## [Exercise prompt]
Reproduce the listing below word for word, with no pictures.

Segment Open

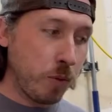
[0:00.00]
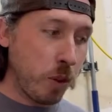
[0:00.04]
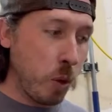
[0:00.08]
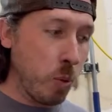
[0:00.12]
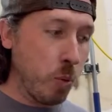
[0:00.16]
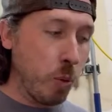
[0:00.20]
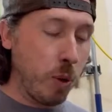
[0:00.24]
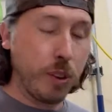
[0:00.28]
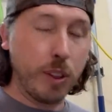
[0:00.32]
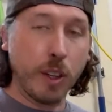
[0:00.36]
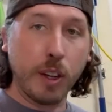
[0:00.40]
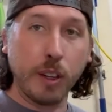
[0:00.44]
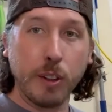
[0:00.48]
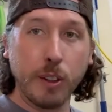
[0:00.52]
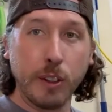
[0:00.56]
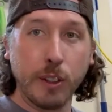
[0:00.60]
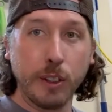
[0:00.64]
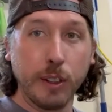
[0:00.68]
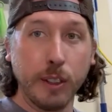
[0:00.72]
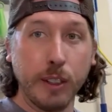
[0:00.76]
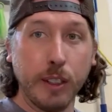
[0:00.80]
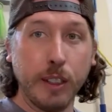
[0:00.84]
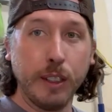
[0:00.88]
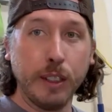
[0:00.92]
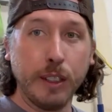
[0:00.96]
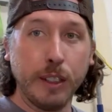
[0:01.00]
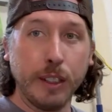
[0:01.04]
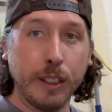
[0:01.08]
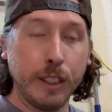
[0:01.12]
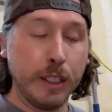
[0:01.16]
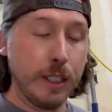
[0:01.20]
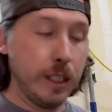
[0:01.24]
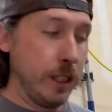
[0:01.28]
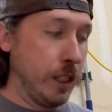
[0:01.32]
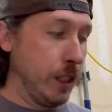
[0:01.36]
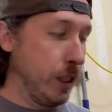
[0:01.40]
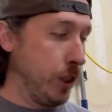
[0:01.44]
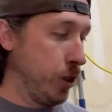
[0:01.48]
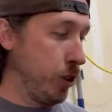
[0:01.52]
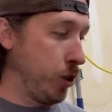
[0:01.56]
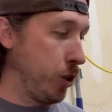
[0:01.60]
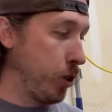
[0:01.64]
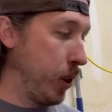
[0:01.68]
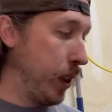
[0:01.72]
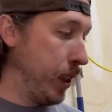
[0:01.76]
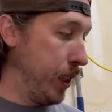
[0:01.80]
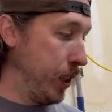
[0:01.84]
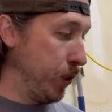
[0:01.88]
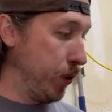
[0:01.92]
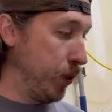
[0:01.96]
with other
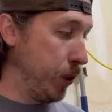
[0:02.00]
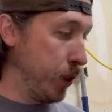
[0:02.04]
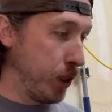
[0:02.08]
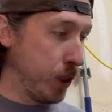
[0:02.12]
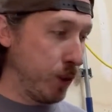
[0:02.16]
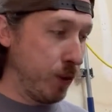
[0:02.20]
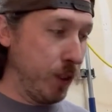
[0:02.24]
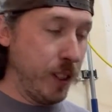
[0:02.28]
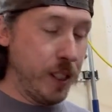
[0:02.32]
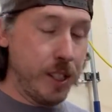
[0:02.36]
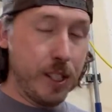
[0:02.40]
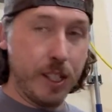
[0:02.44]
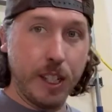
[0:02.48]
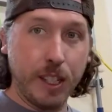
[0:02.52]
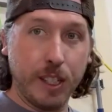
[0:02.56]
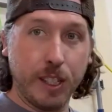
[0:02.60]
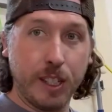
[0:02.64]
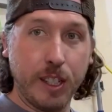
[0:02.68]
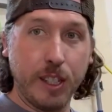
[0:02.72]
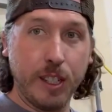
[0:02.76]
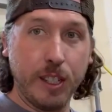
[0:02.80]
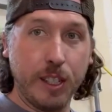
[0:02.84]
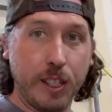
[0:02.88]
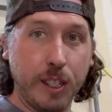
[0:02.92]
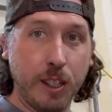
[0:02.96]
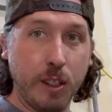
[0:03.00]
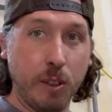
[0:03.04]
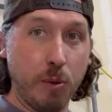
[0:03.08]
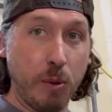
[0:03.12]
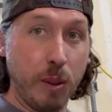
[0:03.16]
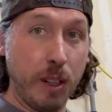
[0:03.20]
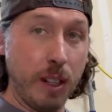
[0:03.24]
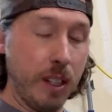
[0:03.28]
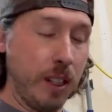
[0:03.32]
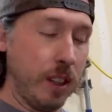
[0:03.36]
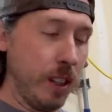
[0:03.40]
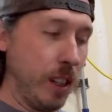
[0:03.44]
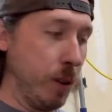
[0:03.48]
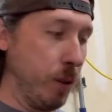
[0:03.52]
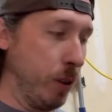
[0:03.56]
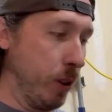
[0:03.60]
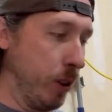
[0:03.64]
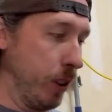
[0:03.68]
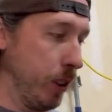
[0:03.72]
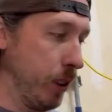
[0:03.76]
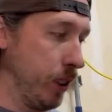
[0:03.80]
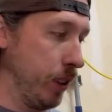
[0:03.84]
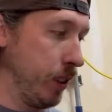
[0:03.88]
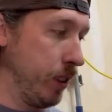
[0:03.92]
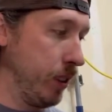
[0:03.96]
transverse V6s and the way that they
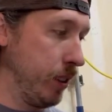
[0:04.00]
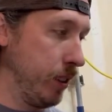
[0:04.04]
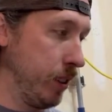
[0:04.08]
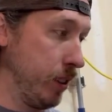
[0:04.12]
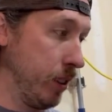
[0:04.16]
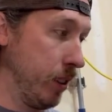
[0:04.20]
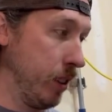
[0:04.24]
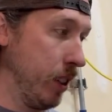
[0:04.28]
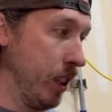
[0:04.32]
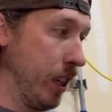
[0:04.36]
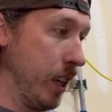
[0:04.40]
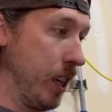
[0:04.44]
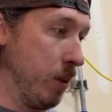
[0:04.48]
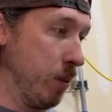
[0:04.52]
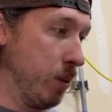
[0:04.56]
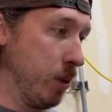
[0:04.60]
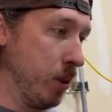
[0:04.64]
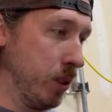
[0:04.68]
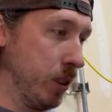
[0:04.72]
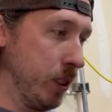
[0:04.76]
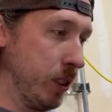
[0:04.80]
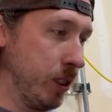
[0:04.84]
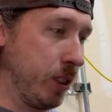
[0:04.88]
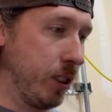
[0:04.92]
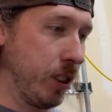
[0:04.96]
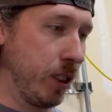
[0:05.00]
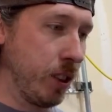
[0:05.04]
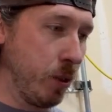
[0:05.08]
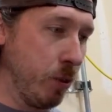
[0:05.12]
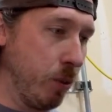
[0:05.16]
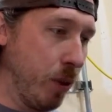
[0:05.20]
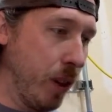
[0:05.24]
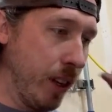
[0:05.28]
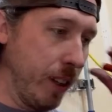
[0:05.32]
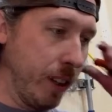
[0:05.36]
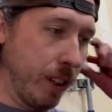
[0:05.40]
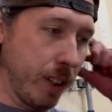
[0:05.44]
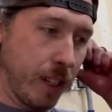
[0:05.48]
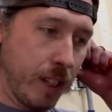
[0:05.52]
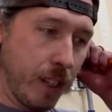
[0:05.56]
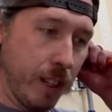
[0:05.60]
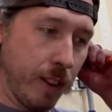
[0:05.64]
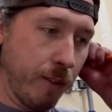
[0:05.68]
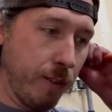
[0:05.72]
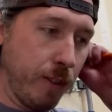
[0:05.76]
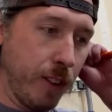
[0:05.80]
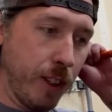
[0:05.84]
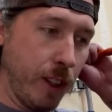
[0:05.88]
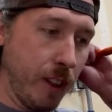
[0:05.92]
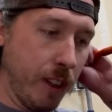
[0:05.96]
were labeled. It took a while to kind
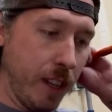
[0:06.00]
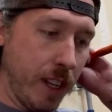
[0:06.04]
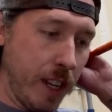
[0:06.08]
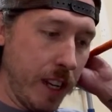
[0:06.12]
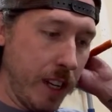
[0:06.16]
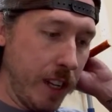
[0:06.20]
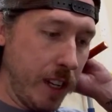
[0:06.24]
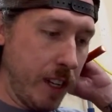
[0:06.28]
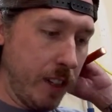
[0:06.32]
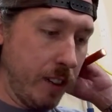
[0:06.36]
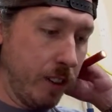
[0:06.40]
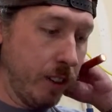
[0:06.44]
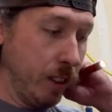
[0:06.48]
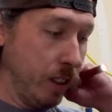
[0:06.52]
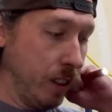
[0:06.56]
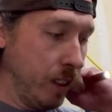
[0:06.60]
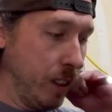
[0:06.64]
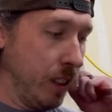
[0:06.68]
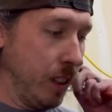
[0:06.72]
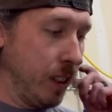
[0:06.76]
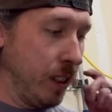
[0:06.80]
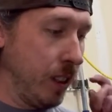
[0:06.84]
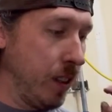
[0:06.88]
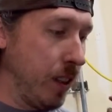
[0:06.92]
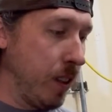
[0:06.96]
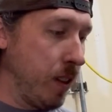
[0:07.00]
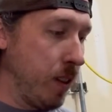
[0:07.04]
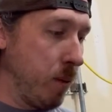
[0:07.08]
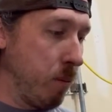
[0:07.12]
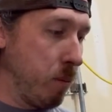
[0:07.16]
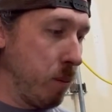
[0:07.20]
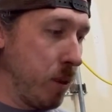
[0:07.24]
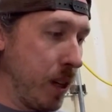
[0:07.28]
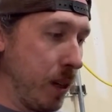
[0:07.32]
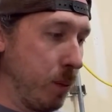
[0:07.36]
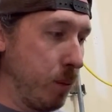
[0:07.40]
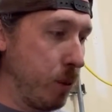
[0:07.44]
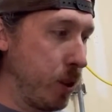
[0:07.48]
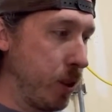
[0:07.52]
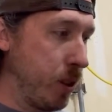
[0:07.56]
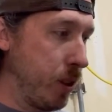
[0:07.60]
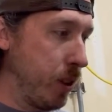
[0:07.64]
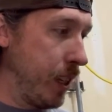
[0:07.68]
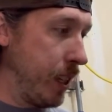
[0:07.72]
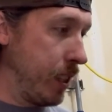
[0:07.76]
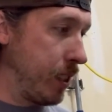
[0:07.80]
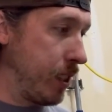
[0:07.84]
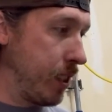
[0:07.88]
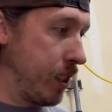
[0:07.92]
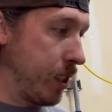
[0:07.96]
of figure that out. But I'm sure
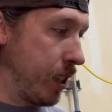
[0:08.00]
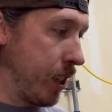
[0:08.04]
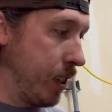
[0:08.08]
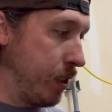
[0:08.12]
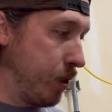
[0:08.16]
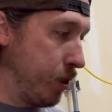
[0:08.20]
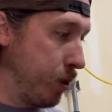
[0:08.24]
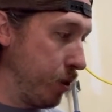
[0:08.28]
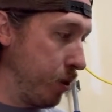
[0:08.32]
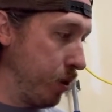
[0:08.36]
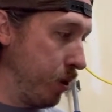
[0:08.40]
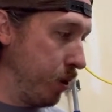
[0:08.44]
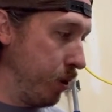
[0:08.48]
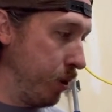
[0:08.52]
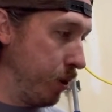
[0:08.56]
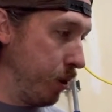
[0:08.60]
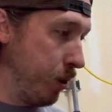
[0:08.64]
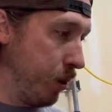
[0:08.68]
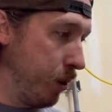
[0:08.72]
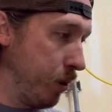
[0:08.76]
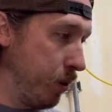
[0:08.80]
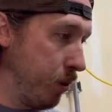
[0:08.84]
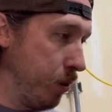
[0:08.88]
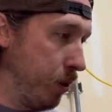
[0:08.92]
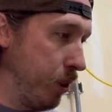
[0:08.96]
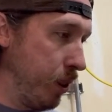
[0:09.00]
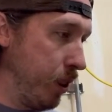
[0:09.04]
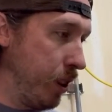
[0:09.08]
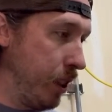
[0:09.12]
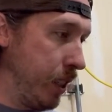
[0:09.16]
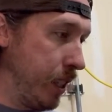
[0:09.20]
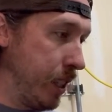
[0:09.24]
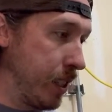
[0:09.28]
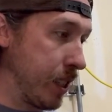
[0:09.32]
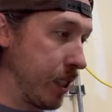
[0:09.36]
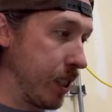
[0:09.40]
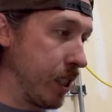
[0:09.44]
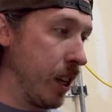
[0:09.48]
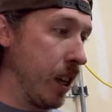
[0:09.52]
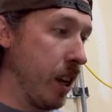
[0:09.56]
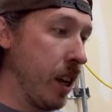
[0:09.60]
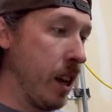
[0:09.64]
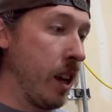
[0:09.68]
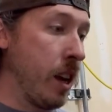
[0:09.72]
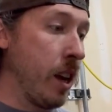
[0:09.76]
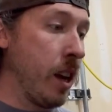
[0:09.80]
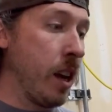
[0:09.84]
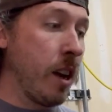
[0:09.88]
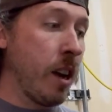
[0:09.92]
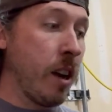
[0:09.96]
that stands true with this.
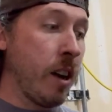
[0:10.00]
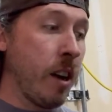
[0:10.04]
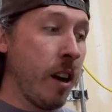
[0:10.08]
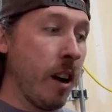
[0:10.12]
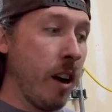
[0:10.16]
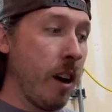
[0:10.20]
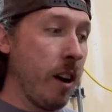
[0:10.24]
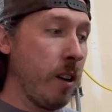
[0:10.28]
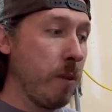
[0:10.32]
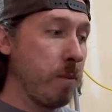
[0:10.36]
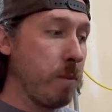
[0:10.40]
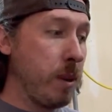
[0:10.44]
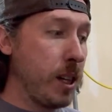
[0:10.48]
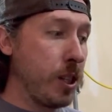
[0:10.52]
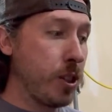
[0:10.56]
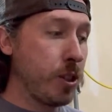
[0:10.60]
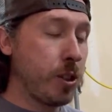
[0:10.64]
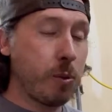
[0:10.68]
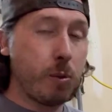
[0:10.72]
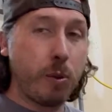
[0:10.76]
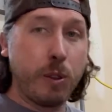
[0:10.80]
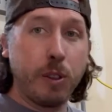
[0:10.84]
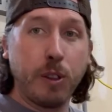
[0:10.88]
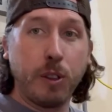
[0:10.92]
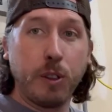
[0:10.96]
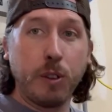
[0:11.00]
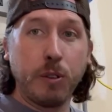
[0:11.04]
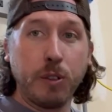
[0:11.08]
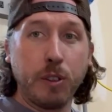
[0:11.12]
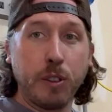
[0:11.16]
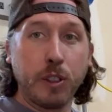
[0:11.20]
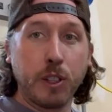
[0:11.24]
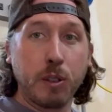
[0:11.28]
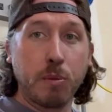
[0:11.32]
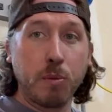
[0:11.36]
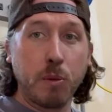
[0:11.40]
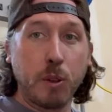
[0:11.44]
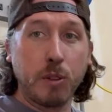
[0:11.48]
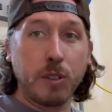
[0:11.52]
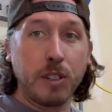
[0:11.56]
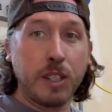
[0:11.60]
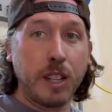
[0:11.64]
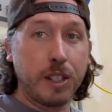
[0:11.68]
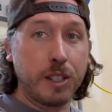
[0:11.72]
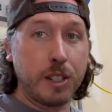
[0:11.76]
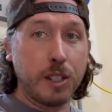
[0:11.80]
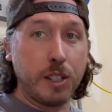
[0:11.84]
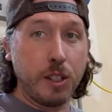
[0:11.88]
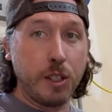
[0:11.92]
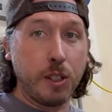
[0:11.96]
Um, make sure when you're doing your smoke
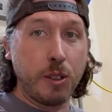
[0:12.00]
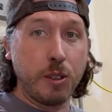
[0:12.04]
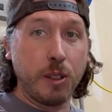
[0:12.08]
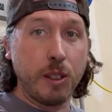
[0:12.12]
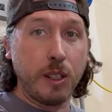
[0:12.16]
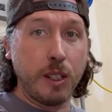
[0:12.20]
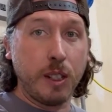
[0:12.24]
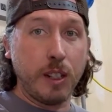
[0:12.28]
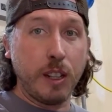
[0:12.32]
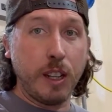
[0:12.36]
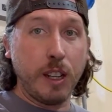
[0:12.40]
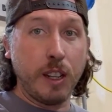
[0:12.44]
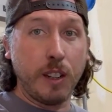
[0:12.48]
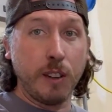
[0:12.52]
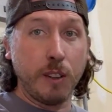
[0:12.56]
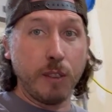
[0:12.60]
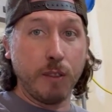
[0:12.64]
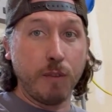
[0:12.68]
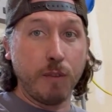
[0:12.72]
test to do it in a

Segment Closed

## [Your solution]
[0:00.00]
[0:00.04]
[0:00.08]
[0:00.12]
[0:00.16]
[0:00.20]
[0:00.24]
[0:00.28]
[0:00.32]
[0:00.36]
[0:00.40]
[0:00.44]
[0:00.48]
[0:00.52]
[0:00.56]
[0:00.60]
[0:00.64]
[0:00.68]
[0:00.72]
[0:00.76]
[0:00.80]
[0:00.84]
[0:00.88]
[0:00.92]
[0:00.96]
[0:01.00]
[0:01.04]
[0:01.08]
[0:01.12]
[0:01.16]
[0:01.20]
[0:01.24]
[0:01.28]
[0:01.32]
[0:01.36]
[0:01.40]
[0:01.44]
[0:01.48]
[0:01.52]
[0:01.56]
[0:01.60]
[0:01.64]
[0:01.68]
[0:01.72]
[0:01.76]
[0:01.80]
[0:01.84]
[0:01.88]
[0:01.92]
[0:01.96]
with other
[0:02.00]
[0:02.04]
[0:02.08]
[0:02.12]
[0:02.16]
[0:02.20]
[0:02.24]
[0:02.28]
[0:02.32]
[0:02.36]
[0:02.40]
[0:02.44]
[0:02.48]
[0:02.52]
[0:02.56]
[0:02.60]
[0:02.64]
[0:02.68]
[0:02.72]
[0:02.76]
[0:02.80]
[0:02.84]
[0:02.88]
[0:02.92]
[0:02.96]
[0:03.00]
[0:03.04]
[0:03.08]
[0:03.12]
[0:03.16]
[0:03.20]
[0:03.24]
[0:03.28]
[0:03.32]
[0:03.36]
[0:03.40]
[0:03.44]
[0:03.48]
[0:03.52]
[0:03.56]
[0:03.60]
[0:03.64]
[0:03.68]
[0:03.72]
[0:03.76]
[0:03.80]
[0:03.84]
[0:03.88]
[0:03.92]
[0:03.96]
transverse V6s and the way that they
[0:04.00]
[0:04.04]
[0:04.08]
[0:04.12]
[0:04.16]
[0:04.20]
[0:04.24]
[0:04.28]
[0:04.32]
[0:04.36]
[0:04.40]
[0:04.44]
[0:04.48]
[0:04.52]
[0:04.56]
[0:04.60]
[0:04.64]
[0:04.68]
[0:04.72]
[0:04.76]
[0:04.80]
[0:04.84]
[0:04.88]
[0:04.92]
[0:04.96]
[0:05.00]
[0:05.04]
[0:05.08]
[0:05.12]
[0:05.16]
[0:05.20]
[0:05.24]
[0:05.28]
[0:05.32]
[0:05.36]
[0:05.40]
[0:05.44]
[0:05.48]
[0:05.52]
[0:05.56]
[0:05.60]
[0:05.64]
[0:05.68]
[0:05.72]
[0:05.76]
[0:05.80]
[0:05.84]
[0:05.88]
[0:05.92]
[0:05.96]
were labeled. It took a while to kind
[0:06.00]
[0:06.04]
[0:06.08]
[0:06.12]
[0:06.16]
[0:06.20]
[0:06.24]
[0:06.28]
[0:06.32]
[0:06.36]
[0:06.40]
[0:06.44]
[0:06.48]
[0:06.52]
[0:06.56]
[0:06.60]
[0:06.64]
[0:06.68]
[0:06.72]
[0:06.76]
[0:06.80]
[0:06.84]
[0:06.88]
[0:06.92]
[0:06.96]
[0:07.00]
[0:07.04]
[0:07.08]
[0:07.12]
[0:07.16]
[0:07.20]
[0:07.24]
[0:07.28]
[0:07.32]
[0:07.36]
[0:07.40]
[0:07.44]
[0:07.48]
[0:07.52]
[0:07.56]
[0:07.60]
[0:07.64]
[0:07.68]
[0:07.72]
[0:07.76]
[0:07.80]
[0:07.84]
[0:07.88]
[0:07.92]
[0:07.96]
of figure that out. But I'm sure
[0:08.00]
[0:08.04]
[0:08.08]
[0:08.12]
[0:08.16]
[0:08.20]
[0:08.24]
[0:08.28]
[0:08.32]
[0:08.36]
[0:08.40]
[0:08.44]
[0:08.48]
[0:08.52]
[0:08.56]
[0:08.60]
[0:08.64]
[0:08.68]
[0:08.72]
[0:08.76]
[0:08.80]
[0:08.84]
[0:08.88]
[0:08.92]
[0:08.96]
[0:09.00]
[0:09.04]
[0:09.08]
[0:09.12]
[0:09.16]
[0:09.20]
[0:09.24]
[0:09.28]
[0:09.32]
[0:09.36]
[0:09.40]
[0:09.44]
[0:09.48]
[0:09.52]
[0:09.56]
[0:09.60]
[0:09.64]
[0:09.68]
[0:09.72]
[0:09.76]
[0:09.80]
[0:09.84]
[0:09.88]
[0:09.92]
[0:09.96]
that stands true with this.
[0:10.00]
[0:10.04]
[0:10.08]
[0:10.12]
[0:10.16]
[0:10.20]
[0:10.24]
[0:10.28]
[0:10.32]
[0:10.36]
[0:10.40]
[0:10.44]
[0:10.48]
[0:10.52]
[0:10.56]
[0:10.60]
[0:10.64]
[0:10.68]
[0:10.72]
[0:10.76]
[0:10.80]
[0:10.84]
[0:10.88]
[0:10.92]
[0:10.96]
[0:11.00]
[0:11.04]
[0:11.08]
[0:11.12]
[0:11.16]
[0:11.20]
[0:11.24]
[0:11.28]
[0:11.32]
[0:11.36]
[0:11.40]
[0:11.44]
[0:11.48]
[0:11.52]
[0:11.56]
[0:11.60]
[0:11.64]
[0:11.68]
[0:11.72]
[0:11.76]
[0:11.80]
[0:11.84]
[0:11.88]
[0:11.92]
[0:11.96]
Um, make sure when you're doing your smoke
[0:12.00]
[0:12.04]
[0:12.08]
[0:12.12]
[0:12.16]
[0:12.20]
[0:12.24]
[0:12.28]
[0:12.32]
[0:12.36]
[0:12.40]
[0:12.44]
[0:12.48]
[0:12.52]
[0:12.56]
[0:12.60]
[0:12.64]
[0:12.68]
[0:12.72]
test to do it in a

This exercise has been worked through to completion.